Fri. Nov 18th, 2022

“It was a very profitable market,” he said.
It is a sentiment expressed by the boss of Western Australian producer Howard Park Wines, Jeff Burch.
“You might be able to replace the volume but you won’t replace the margin,” Mr Burch said.
Shoe leather
He said Howard Park executives had made three to four trips a year to China to visit customers and build up distributor relationships over 15 years.
“That’s a lot of shoe leather. It’s all gone up in smoke now,” he said on Tuesday.
The company was established in 1986 and said exports to China represented between $3 million to $4 million. He expects there will be a large amount of blowback on the entire Australian wine industry, right down to grapegrowers
“Everyone’s going to have to take a little bit of pain,” he said.
Howard Park had been increasing investment in offshore markets including the United Kingdom and the United States.
Mr Burch said the best thing Australian consumers could do in the lead-up to Christmas was buy white wine from high-quality Australian producers and steer clear of varieties such as sauvignon blanc made by New Zealand companies, which have become extremely popular.
Most of the spotlight on the China wine tariff hit has been on the maker of Penfolds and Wolf Blass, Treasury Wine Estates, because it represents about 40 per cent of Australia’s annual $1.3 billion exports to China. Analysts valued its China business at $4 billion.
Treasury Wines shares slipped a further 2.2 per cent on Tuesday to $8.40, taking the total drop in the past three trading days to almost 20 per cent. Treasury chief executive Tim Ford has spoken to customers in China after the abrupt imposition of provisional tariffs of 169 per cent on the company’s wines, which make it unviable to sell in China.
Margin impacts
The company aims to ship more to the US, Japan, South Korea, Taiwan, Vietnam and Thailand, and increase allocations of high-end flagship wines such as Penfolds Grange and Bin 389 to Australia.
UBS analyst Aryan Norozi said Treasury Wines shares might now be at a point where the bad news has all been factored in. He has a 12-month price target of $9.20 and said the ”risk-reward” equation was now in balance.
There would be margin impacts as supply by all players was diverted to other markets, but there could also be an eventual thawing in Australia-China relations.
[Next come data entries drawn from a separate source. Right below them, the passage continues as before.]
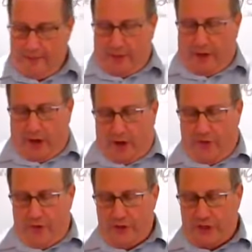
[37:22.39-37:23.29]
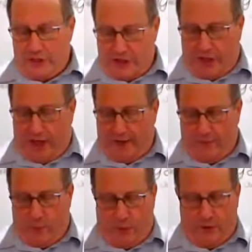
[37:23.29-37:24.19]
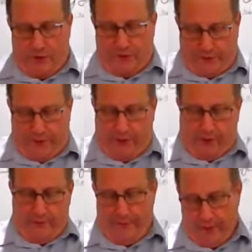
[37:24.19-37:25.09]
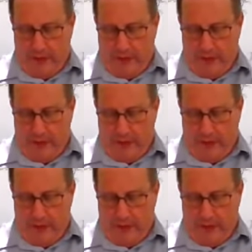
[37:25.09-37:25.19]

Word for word: but others save with fear,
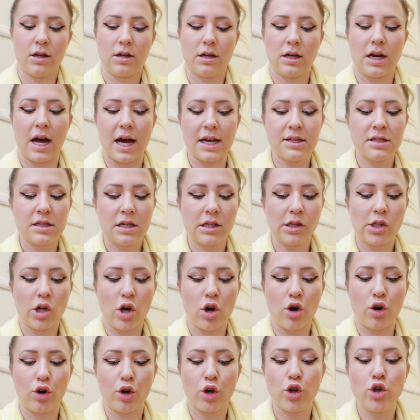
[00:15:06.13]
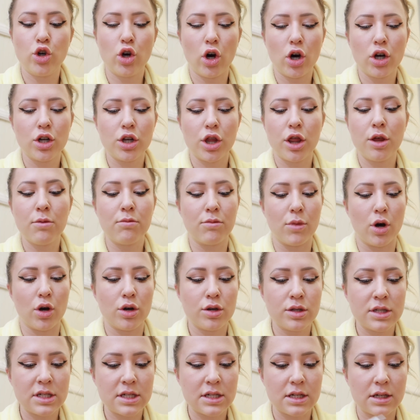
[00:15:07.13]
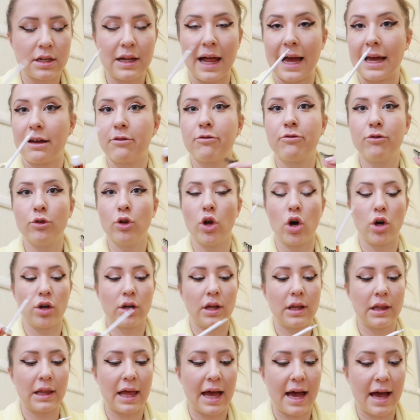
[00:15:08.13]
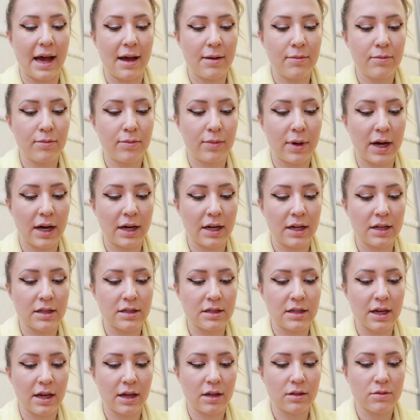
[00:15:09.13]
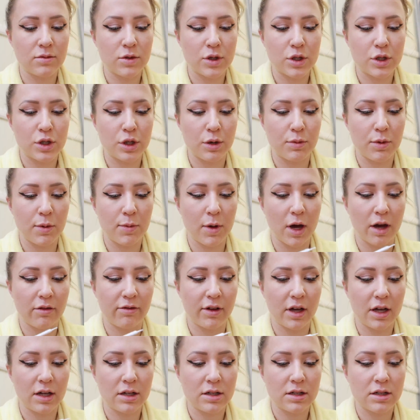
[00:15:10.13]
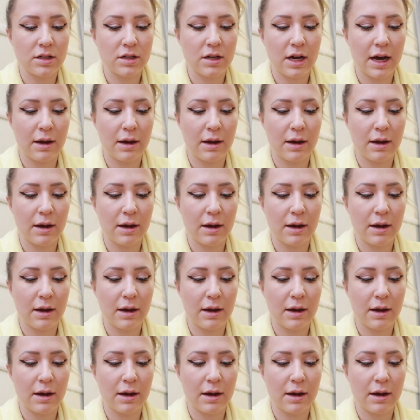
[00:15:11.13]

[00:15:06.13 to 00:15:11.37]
nice and long, not the most like full-on glam, but it's like super perfect.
Phil Sexton, the general manager of Giant Steps winery in Victoria’s Yarra Valley, said the China tariffs were a big hit to the Australian industry. Giant Steps had spent 20 years building up a China export business, although it was only small. “It’s frustrating, it’s disappointing,” he said.
Giant Steps is also selling into markets such as Japan and South Korea. Mr Sexton said there was a sense of deja vu as the Australian wine producers were again forced to invest in other markets and build up sales.
Fresh drive
Accolade Wines, the second-largest wine group in Australia behind Treasury Wines, was slow to penetrate into the China market, and that has proved to be a blessing.
Accolade, owned by US private equity giant Carlyle Group, sells brands including Hardys, Grant Burge, St Hallett and Petaluma, and generates about 3 to 4 per cent of its revenues from exports to China. Most of its sales are in Australia, Europe and the United States.
It hired former Treasury Wines executive Robert Foye, now chief executive of Accolade, to spearhead a fresh drive into China. Accolade declined to comment on Tuesday.
Mr Foye spent five years at Treasury Wines until 2019. He was central to its robust profit growth over several years in China, and was seen as a likely future chief executive of Treasury Wines before a sudden exit.